■ Work task ■
Exactly as written, copy every line from the one containing "[00:02:23.75 to 00:02:24.75]" through the end of the records, with the pictures left out.

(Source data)
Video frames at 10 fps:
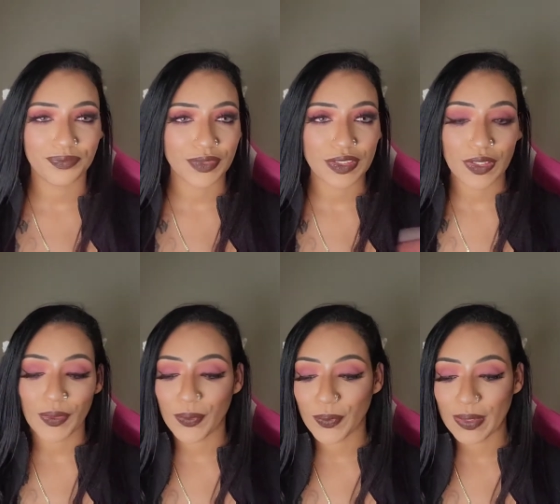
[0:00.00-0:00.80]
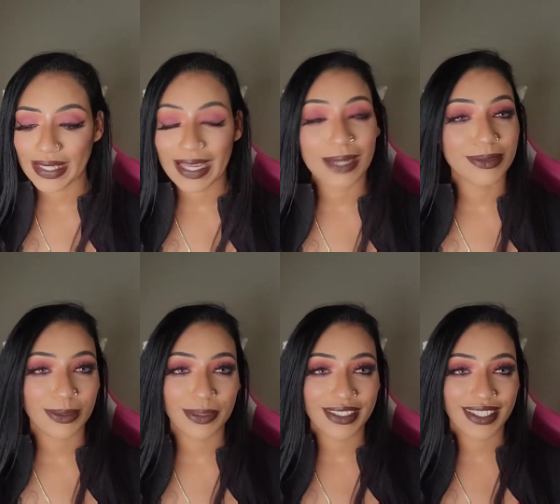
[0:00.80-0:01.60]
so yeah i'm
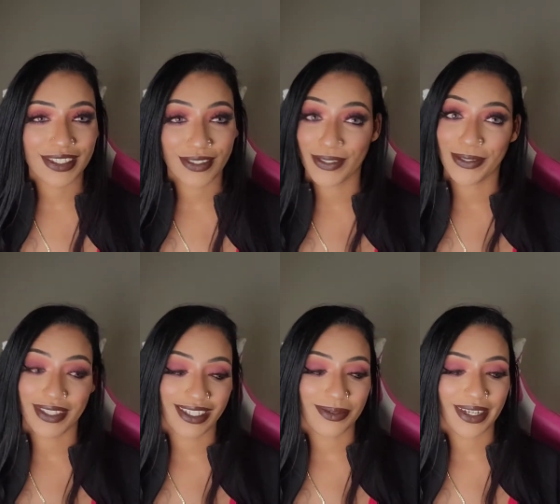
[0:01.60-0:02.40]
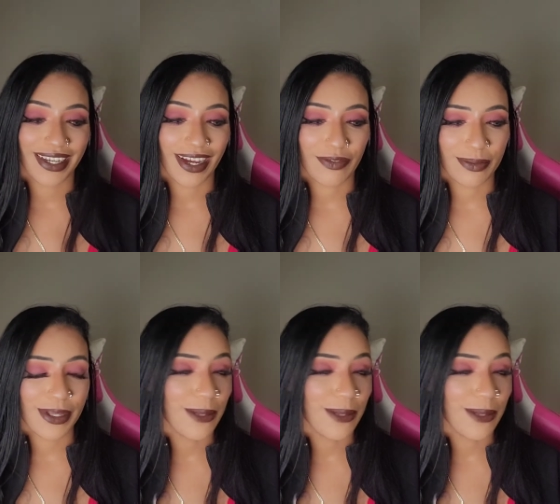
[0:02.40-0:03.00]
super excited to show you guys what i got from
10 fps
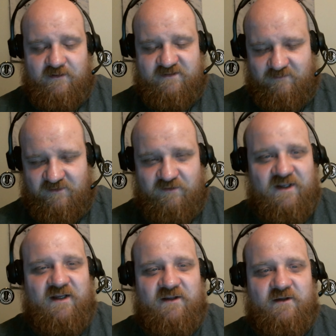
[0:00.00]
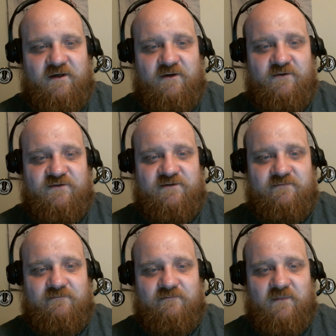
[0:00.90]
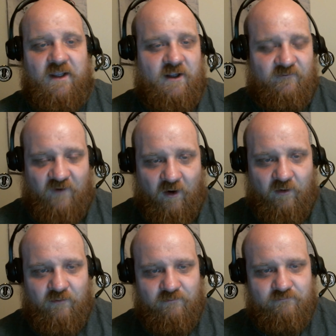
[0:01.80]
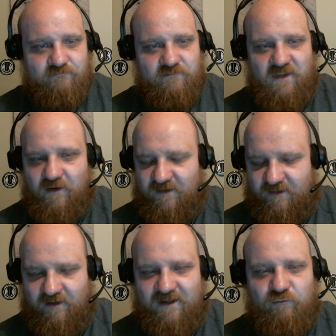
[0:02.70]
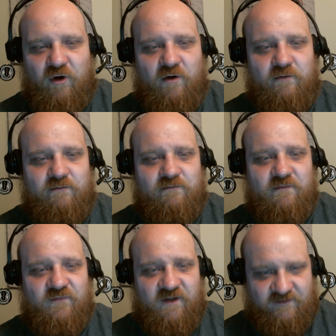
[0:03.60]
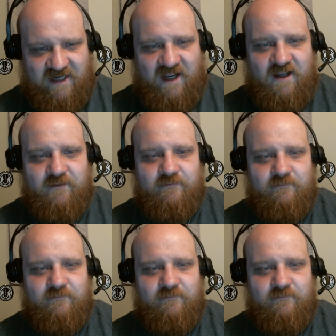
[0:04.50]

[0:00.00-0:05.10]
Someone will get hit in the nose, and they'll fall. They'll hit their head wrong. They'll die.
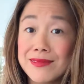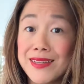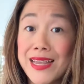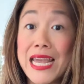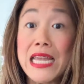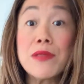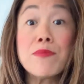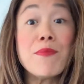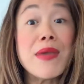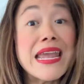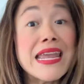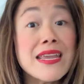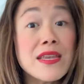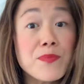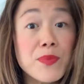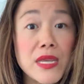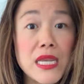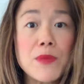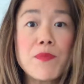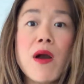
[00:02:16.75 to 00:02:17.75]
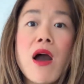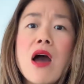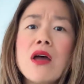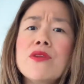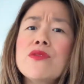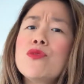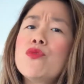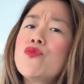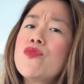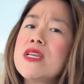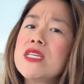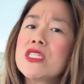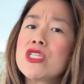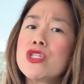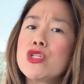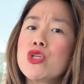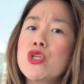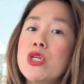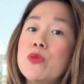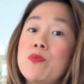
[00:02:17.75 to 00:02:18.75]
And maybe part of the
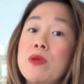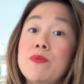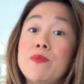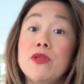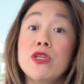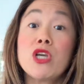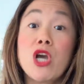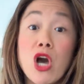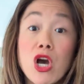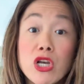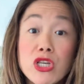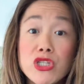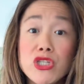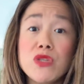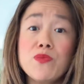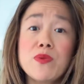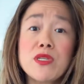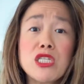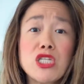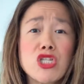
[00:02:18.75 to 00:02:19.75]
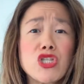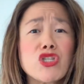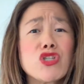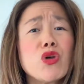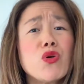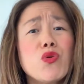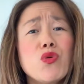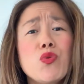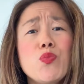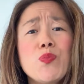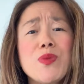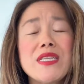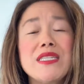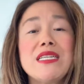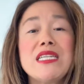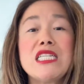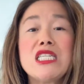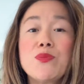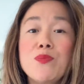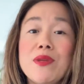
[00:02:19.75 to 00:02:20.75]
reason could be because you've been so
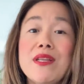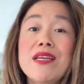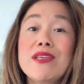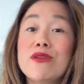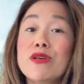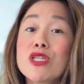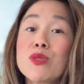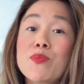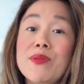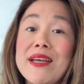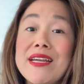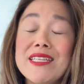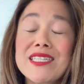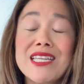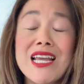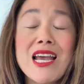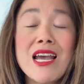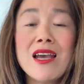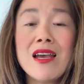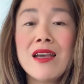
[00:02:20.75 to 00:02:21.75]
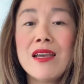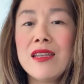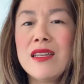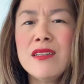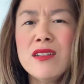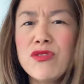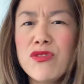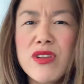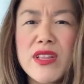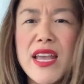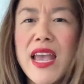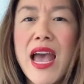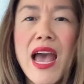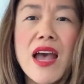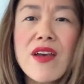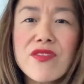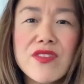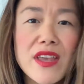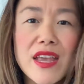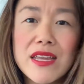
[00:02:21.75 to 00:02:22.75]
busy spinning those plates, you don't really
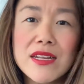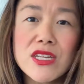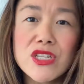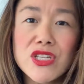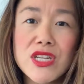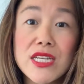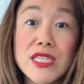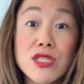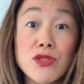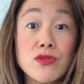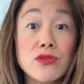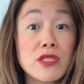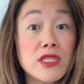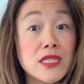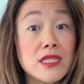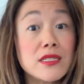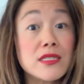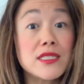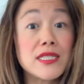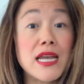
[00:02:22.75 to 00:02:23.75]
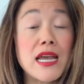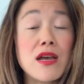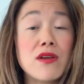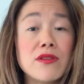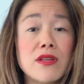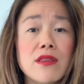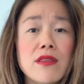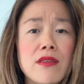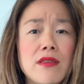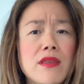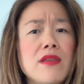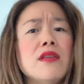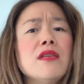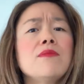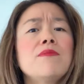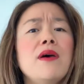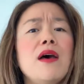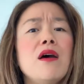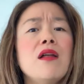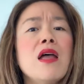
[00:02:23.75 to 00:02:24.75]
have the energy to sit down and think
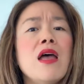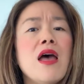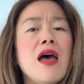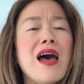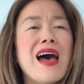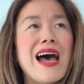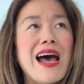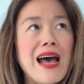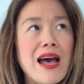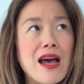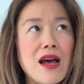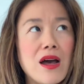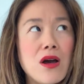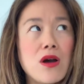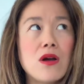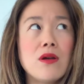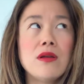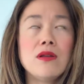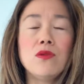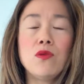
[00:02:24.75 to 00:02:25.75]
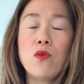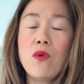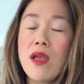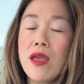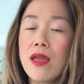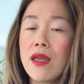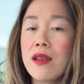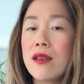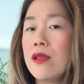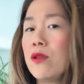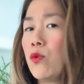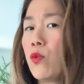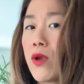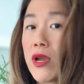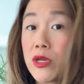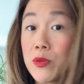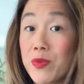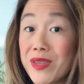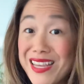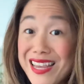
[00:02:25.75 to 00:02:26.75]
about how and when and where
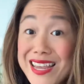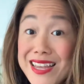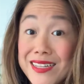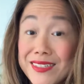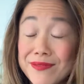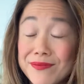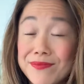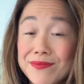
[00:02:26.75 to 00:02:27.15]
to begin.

■ Answer ■
[00:02:23.75 to 00:02:24.75]
have the energy to sit down and think
[00:02:24.75 to 00:02:25.75]
[00:02:25.75 to 00:02:26.75]
about how and when and where
[00:02:26.75 to 00:02:27.15]
to begin.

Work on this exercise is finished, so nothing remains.